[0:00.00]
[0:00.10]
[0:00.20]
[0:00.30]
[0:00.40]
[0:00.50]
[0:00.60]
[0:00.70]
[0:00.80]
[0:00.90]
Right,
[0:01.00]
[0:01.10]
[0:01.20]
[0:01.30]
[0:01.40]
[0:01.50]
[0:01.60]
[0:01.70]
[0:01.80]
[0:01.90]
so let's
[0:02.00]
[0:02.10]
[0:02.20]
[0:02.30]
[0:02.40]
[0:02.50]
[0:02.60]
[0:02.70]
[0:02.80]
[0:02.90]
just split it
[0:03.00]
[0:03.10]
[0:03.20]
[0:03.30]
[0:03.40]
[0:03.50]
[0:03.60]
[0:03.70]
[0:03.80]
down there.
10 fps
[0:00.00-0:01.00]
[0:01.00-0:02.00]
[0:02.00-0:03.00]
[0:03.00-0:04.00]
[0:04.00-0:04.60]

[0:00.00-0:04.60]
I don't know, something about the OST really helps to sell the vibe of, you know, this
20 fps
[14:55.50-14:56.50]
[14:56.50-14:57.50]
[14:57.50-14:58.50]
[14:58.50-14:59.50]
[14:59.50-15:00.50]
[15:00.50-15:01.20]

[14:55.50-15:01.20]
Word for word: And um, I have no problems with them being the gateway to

--

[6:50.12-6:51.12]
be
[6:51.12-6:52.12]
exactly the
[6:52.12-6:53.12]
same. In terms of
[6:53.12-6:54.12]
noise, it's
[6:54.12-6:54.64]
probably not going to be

--

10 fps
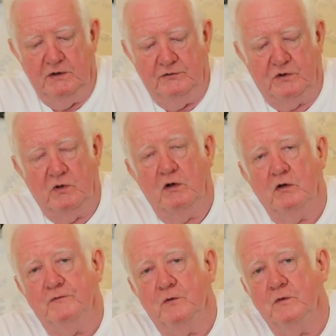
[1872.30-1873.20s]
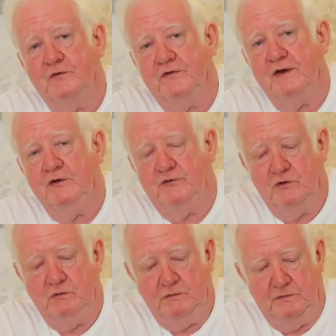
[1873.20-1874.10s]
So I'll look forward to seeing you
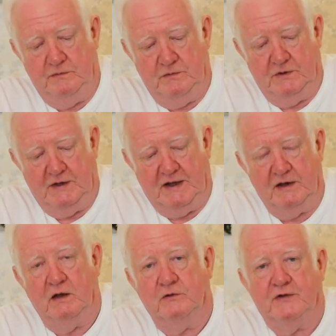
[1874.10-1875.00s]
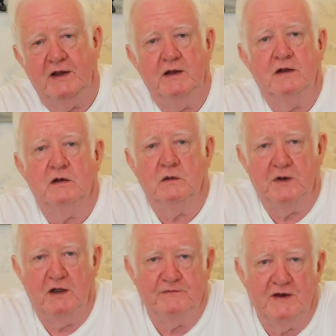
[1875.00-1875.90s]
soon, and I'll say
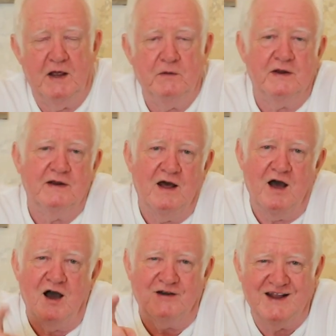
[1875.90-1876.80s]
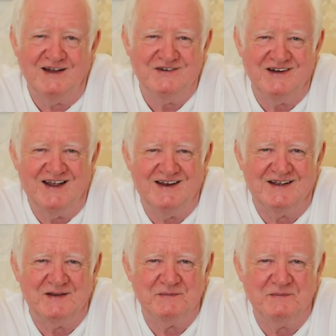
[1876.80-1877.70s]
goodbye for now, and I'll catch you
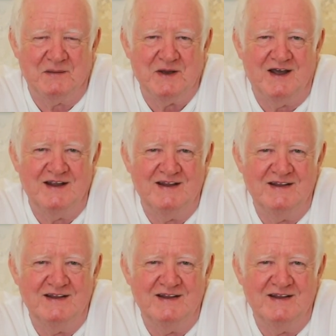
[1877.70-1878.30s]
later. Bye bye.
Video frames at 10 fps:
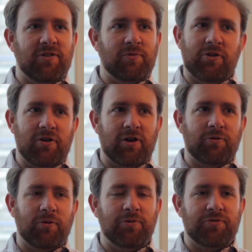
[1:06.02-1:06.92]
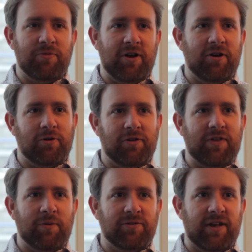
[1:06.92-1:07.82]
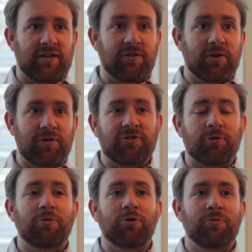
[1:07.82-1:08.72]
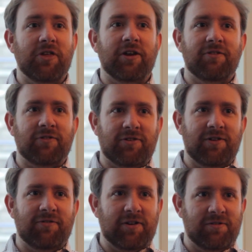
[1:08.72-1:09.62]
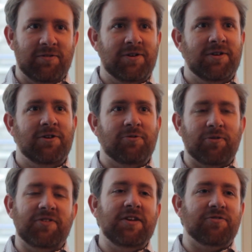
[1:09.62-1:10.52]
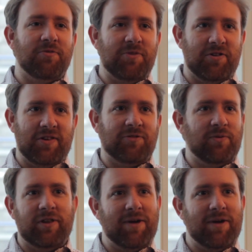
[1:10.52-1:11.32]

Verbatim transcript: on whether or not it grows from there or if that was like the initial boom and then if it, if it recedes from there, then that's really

*Your goal*.
While skipping the pictures, transcribe the data above from the line showing "Video frames at" through the line showing "Verbatim transcript: on", exactly and with both ends.

*Output of the task*.
Video frames at 10 fps:
[1:06.02-1:06.92]
[1:06.92-1:07.82]
[1:07.82-1:08.72]
[1:08.72-1:09.62]
[1:09.62-1:10.52]
[1:10.52-1:11.32]

Verbatim transcript: on whether or not it grows from there or if that was like the initial boom and then if it, if it recedes from there, then that's really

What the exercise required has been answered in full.